Task prompt:
If an entry below holds a picture, leave the picture out and print the rest exactly.

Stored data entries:
=== Section Start ===

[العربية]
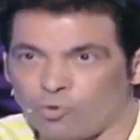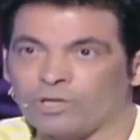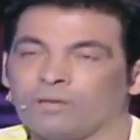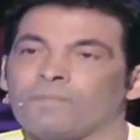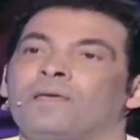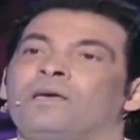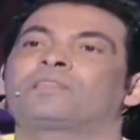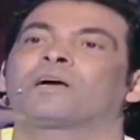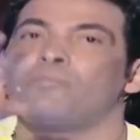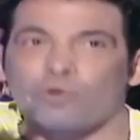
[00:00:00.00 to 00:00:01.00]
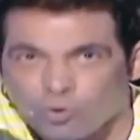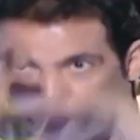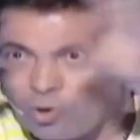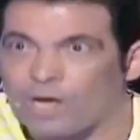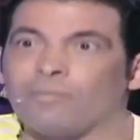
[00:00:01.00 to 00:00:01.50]
جمهوري انت جمهورك
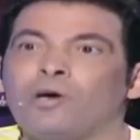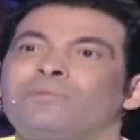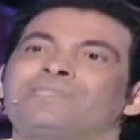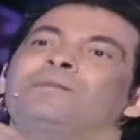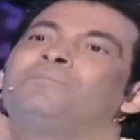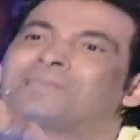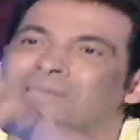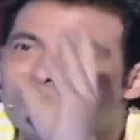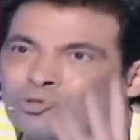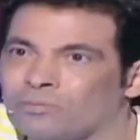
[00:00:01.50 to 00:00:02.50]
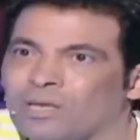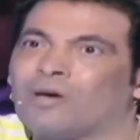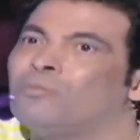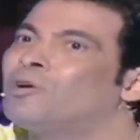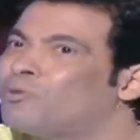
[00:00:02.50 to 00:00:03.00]
كله على بعضه مثلا 200
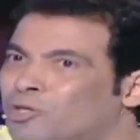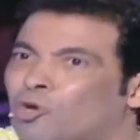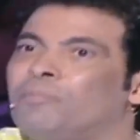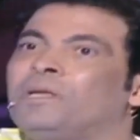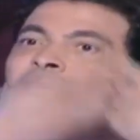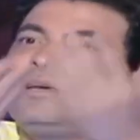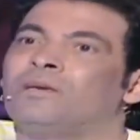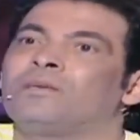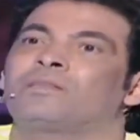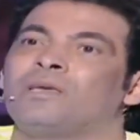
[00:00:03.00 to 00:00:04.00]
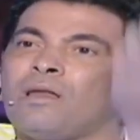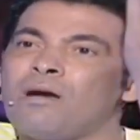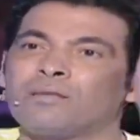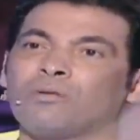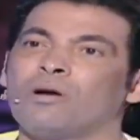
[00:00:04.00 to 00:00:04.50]
300 ما تاخد مني
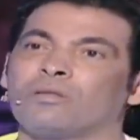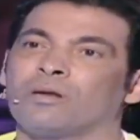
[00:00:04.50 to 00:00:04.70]
تعلى اكتر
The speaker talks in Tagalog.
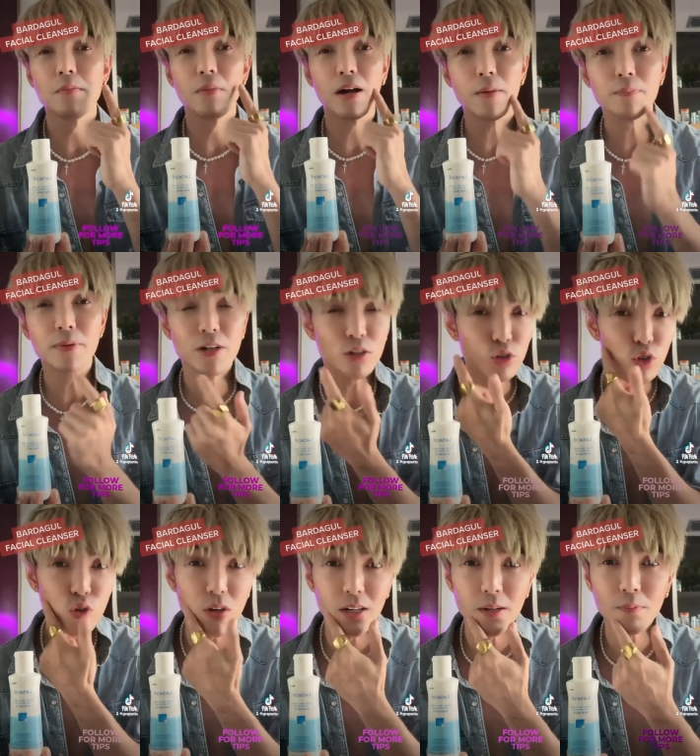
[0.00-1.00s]
mga
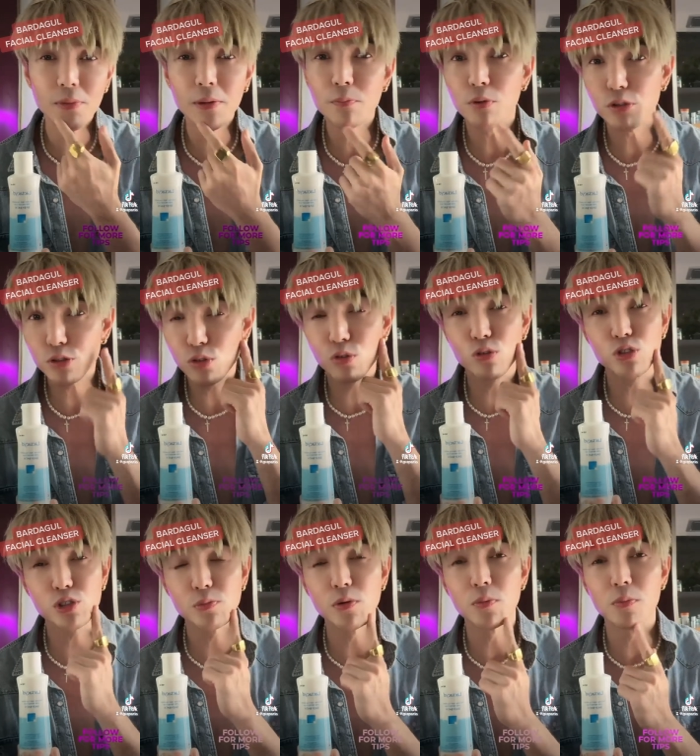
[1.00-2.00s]
pinagtuyuan ng pimples kung
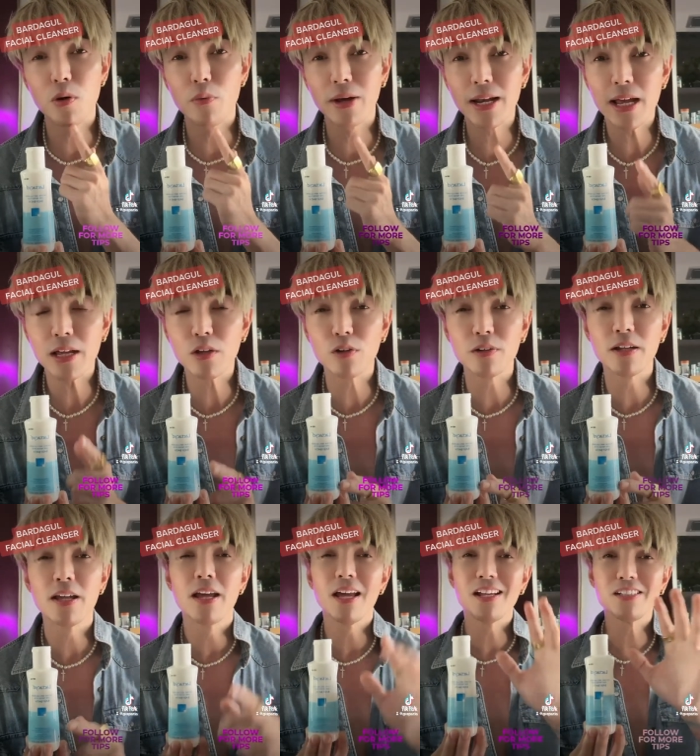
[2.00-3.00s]
gusto mong mawala yon
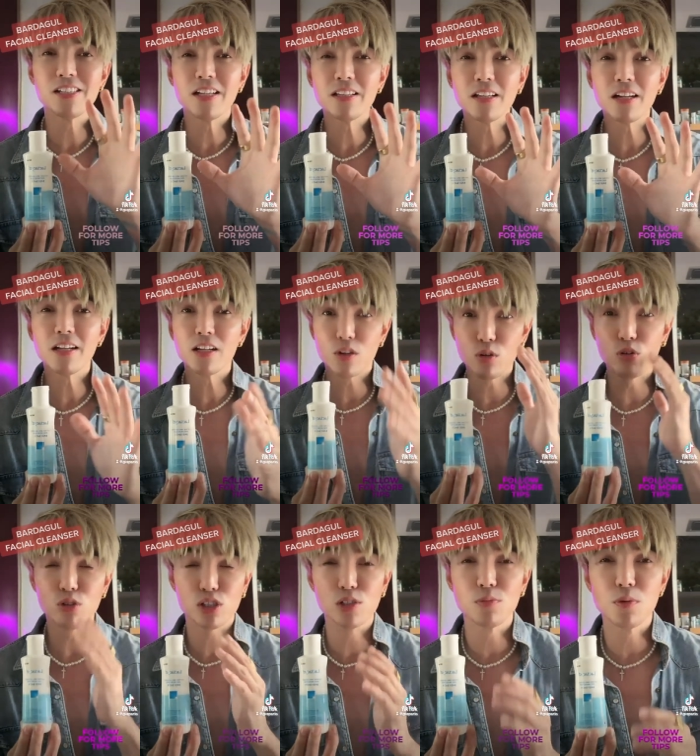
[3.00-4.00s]
and generally kung
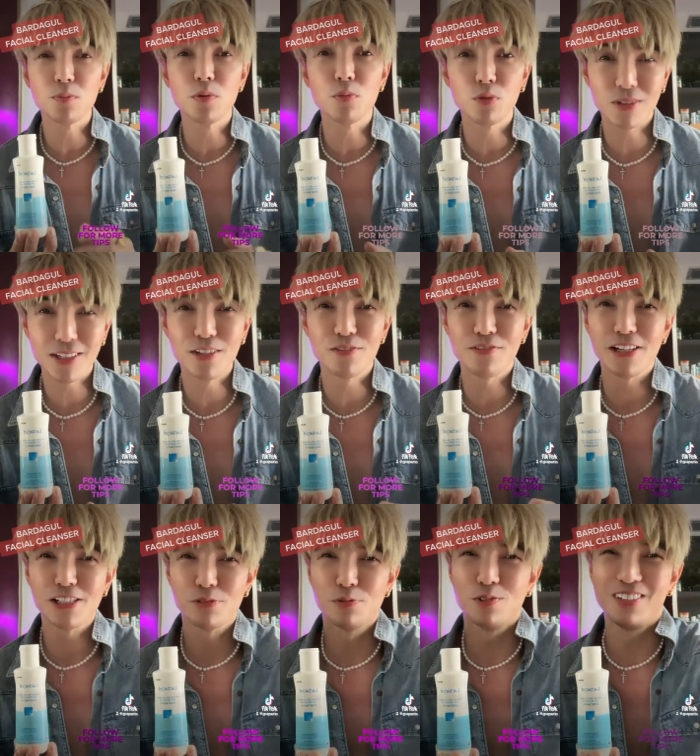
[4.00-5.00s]
gusto mong pumuti yung
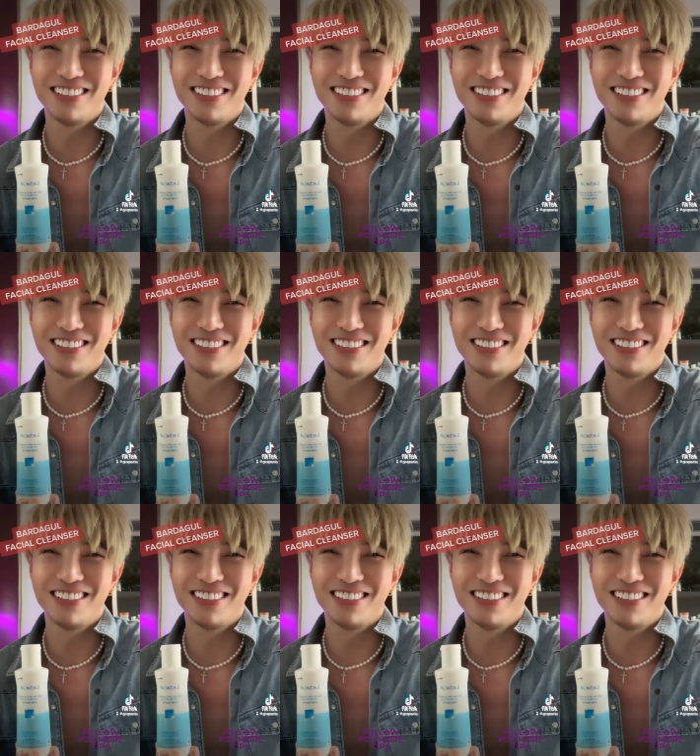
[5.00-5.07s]
face mo.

=== Section End ===

Solution for this problem:
[العربية]
[00:00:00.00 to 00:00:01.00]
[00:00:01.00 to 00:00:01.50]
جمهوري انت جمهورك
[00:00:01.50 to 00:00:02.50]
[00:00:02.50 to 00:00:03.00]
كله على بعضه مثلا 200
[00:00:03.00 to 00:00:04.00]
[00:00:04.00 to 00:00:04.50]
300 ما تاخد مني
[00:00:04.50 to 00:00:04.70]
تعلى اكتر
The speaker talks in Tagalog.
[0.00-1.00s]
mga
[1.00-2.00s]
pinagtuyuan ng pimples kung
[2.00-3.00s]
gusto mong mawala yon
[3.00-4.00s]
and generally kung
[4.00-5.00s]
gusto mong pumuti yung
[5.00-5.07s]
face mo.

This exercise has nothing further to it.